The brutal attack in Woolwich has prompted in me thoughts of how wickedness, allied to the “truth” of religious belief, can lead men to heinous acts. For it is this sense of having access to the truth that makes religion the dangerous phenomenon that it so often is. Most of the terrible things human beings do to each other originate in a sense of moral conviction.

Though, given the first sentence of his opening paragraph, it is hard to see why he didn’t say: Most of the terrible things human beings do to each other originate in a sense of religious conviction. Let’s take it as read, though, that the certainty of having achieved the truth leads people often to do terrible things. But notice the scare quotes around the word ‘truth’ in that opening sentence. For the truth is that religion, of all human activities, is the most likely to lead people to the conviction that they know the truth in a way that others do not and cannot know it – unless, that is, they are willing to join the believers in proclaiming the truth that believers claim to know. And the problem with this kind of truth is that it is based, indeed, it must be based, on inadequate evidence, if anything about religious belief can be claimed to have evidence at all. But the kind of certainty that is based on religious conviction held upon inadequate evidence or no evidence at all, is of such a kind that it could easily (or even inevitably) lead to evil acts.

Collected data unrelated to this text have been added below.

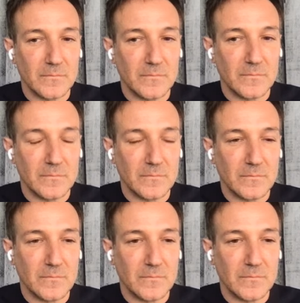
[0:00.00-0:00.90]

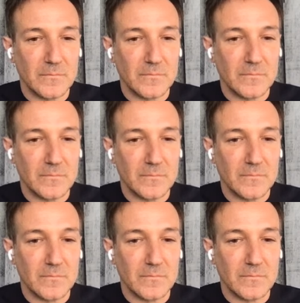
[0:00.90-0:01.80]

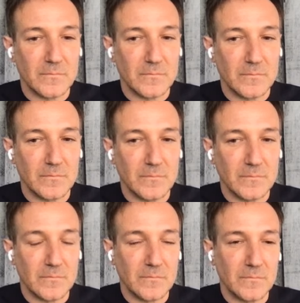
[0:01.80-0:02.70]

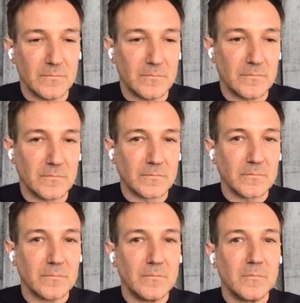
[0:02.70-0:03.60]

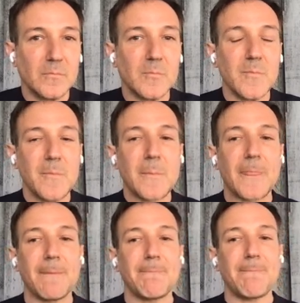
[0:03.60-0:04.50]

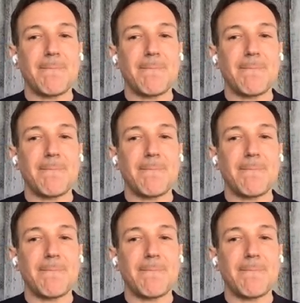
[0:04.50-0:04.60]
The person shown says nothing.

Let’s begin with Pope Ratzinger’s New Year’s message, celebrating the World Day of Peace. I need to quote at length, because it is important to get the whole miserable picture in order to understand the kind of certainty, and the kind of totalising ideology that this creates. Here are three paragraphs from the message:

Those who insufficiently value human life and, in consequence, support among other things the liberalization of abortion, perhaps do not realize that in this way they are proposing the pursuit of a false peace. The flight from responsibility, which degrades human persons, and even more so the killing of a defenceless and innocent being, will never be able to produce happiness or peace. Indeed how could one claim to bring about peace, the integral development of peoples or even the protection of the environment without defending the life of those who are weakest, beginning with the unborn. Every offence against life, especially at its beginning, inevitably causes irreparable damage to development, peace and the environment. Neither is it just to introduce surreptitiously into legislation false rights or freedoms which, on the basis of a reductive and relativistic view of human beings and the clever use of ambiguous expressions aimed at promoting a supposed right to abortion and euthanasia, pose a threat to the fundamental right to life.

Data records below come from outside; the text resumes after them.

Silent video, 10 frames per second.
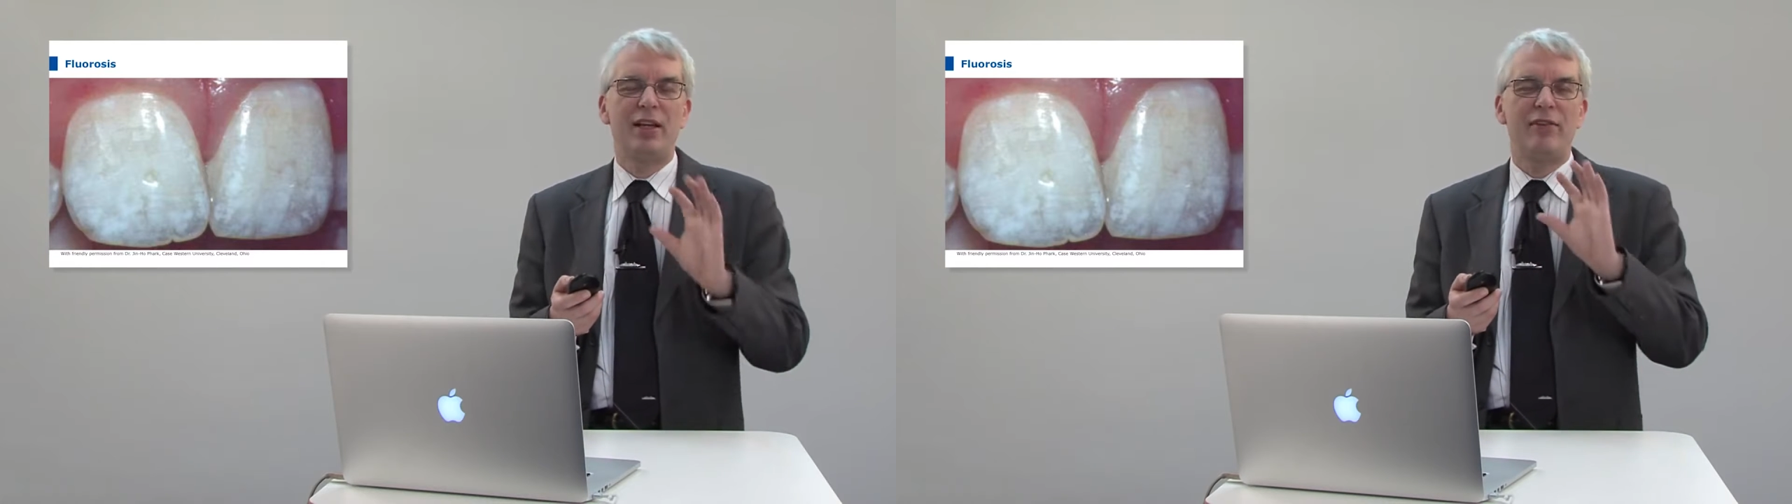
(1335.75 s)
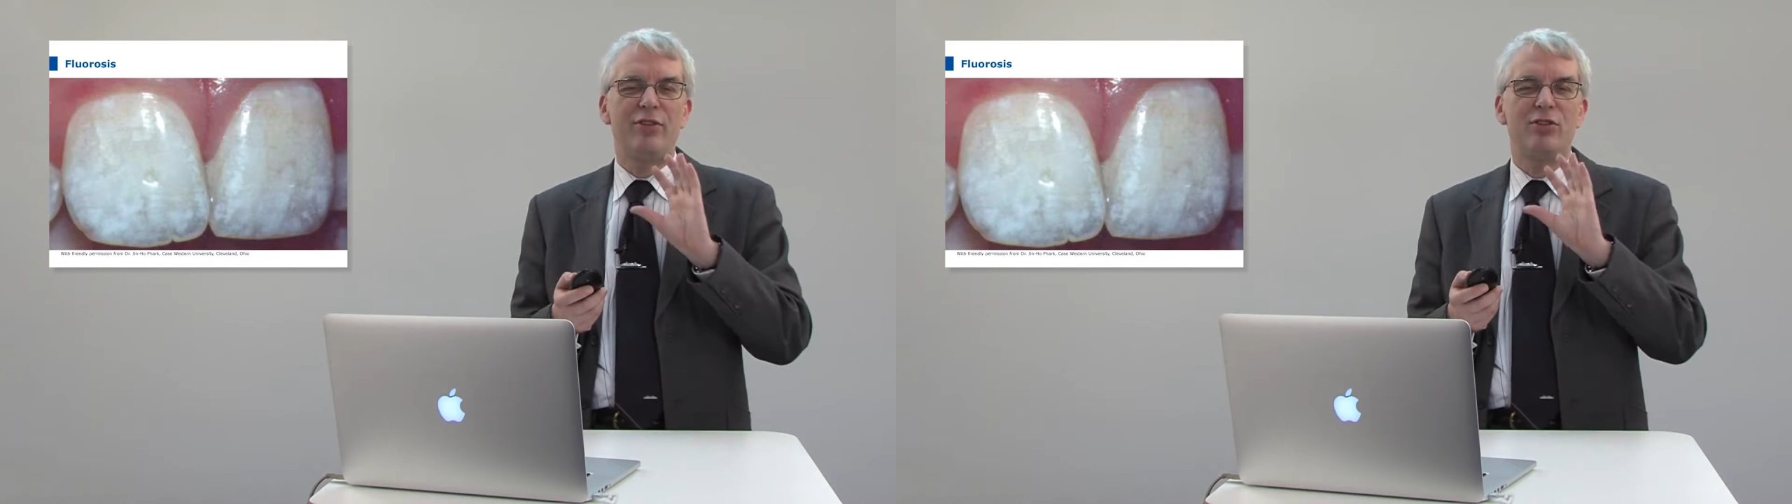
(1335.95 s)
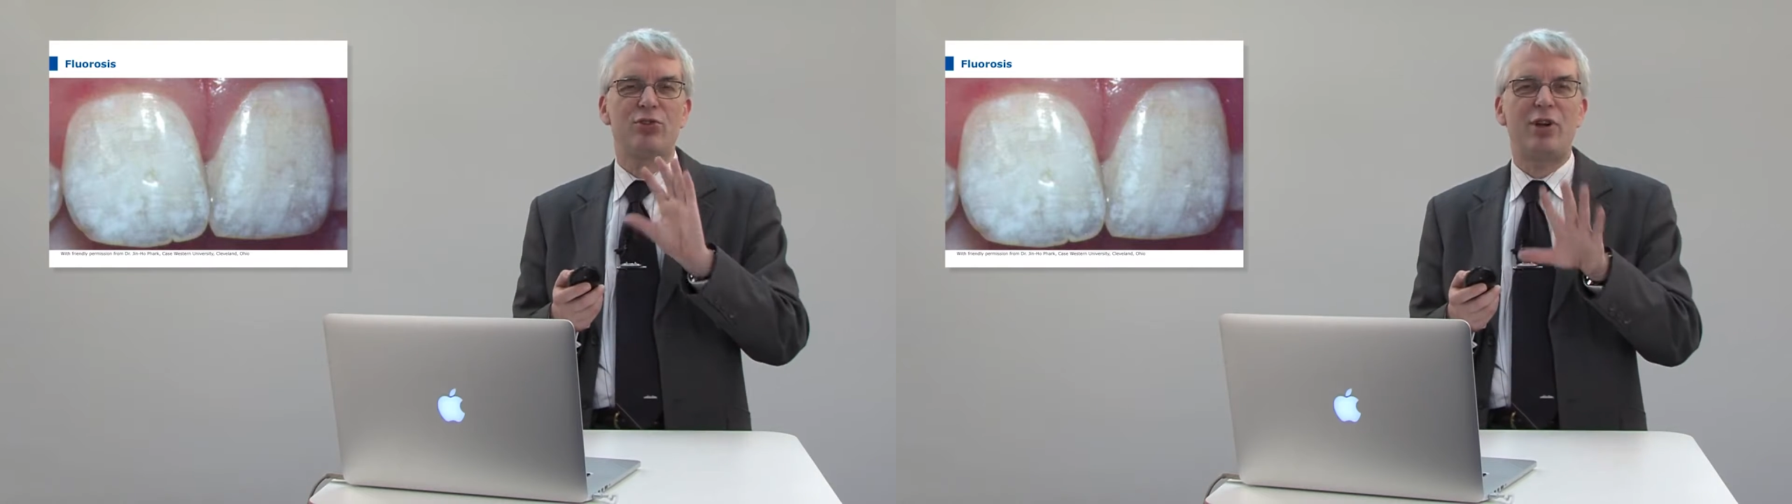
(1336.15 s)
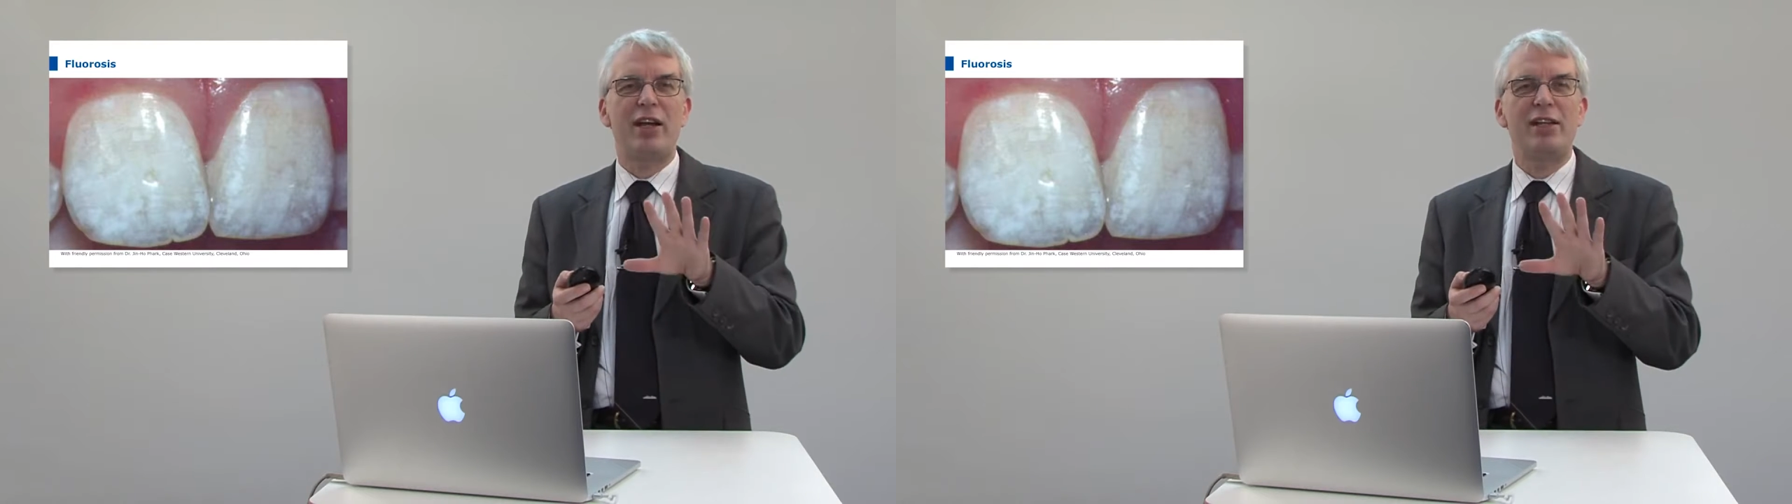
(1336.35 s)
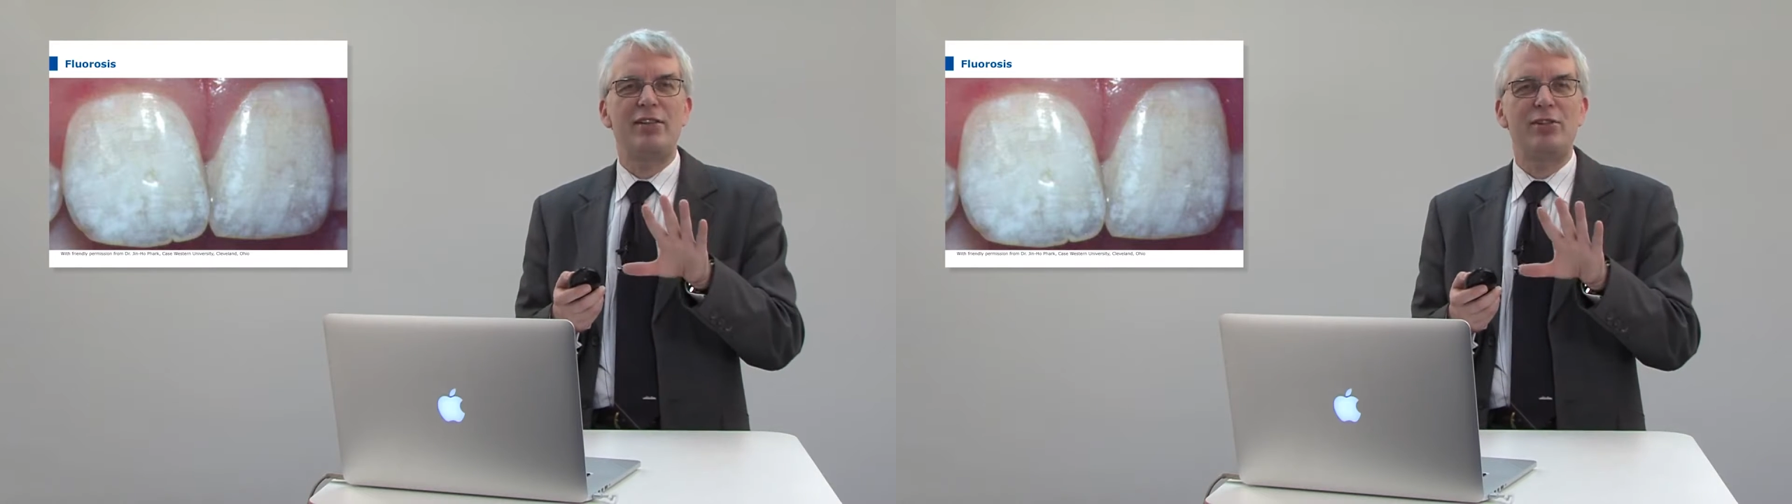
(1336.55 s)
if you dry the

There is also a need to acknowledge and promote the natural structure of marriage as the union of a man and a woman in the face of attempts to make it juridically equivalent to radically different types of union; such attempts actually harm and help to destabilize marriage, obscuring its specific nature and its indispensable role in society.

These principles are not truths of faith, nor are they simply a corollary of the right to religious freedom. They are inscribed in human nature itself, accessible to reason and thus common to all humanity. The Church’s efforts to promote them are not therefore confessional in character, but addressed to all people, whatever their religious affiliation. Efforts of this kind are all the more necessary the more these principles are denied or misunderstood, since this constitutes an offence against the truth of the human person, with serious harm to justice and peace. [my emphasis]

The kicker, of course, is in that last paragraph. Notice how smoothly Ratzinger makes the transition from speaking directly to the Roman Catholic Church’s pro-life and marital ideals to the statement that these are not “truths of faith,” and therefore, we are to understand, “not … confessional in nature.” Hence they are, we are also given to understand, binding on all people without exception. Lawmakers, politicians and others are therefore expected to accord unusual respect to these principles, for they are “inscribed in human nature itself,” and, as such, binding on all people. These are not truths of faith, but simply the truth about human nature, without qualification. Observing this truth, we are told, is necessary in order to preserve peace. One is reminded of “Mother” Teresa’s extraordinary claim (upon receiving the Nobel Peace Prize) that abortion is the biggest threat to world peace! (Which led one to wonder why the diminutive zealot had been awarded the prize in the first place.)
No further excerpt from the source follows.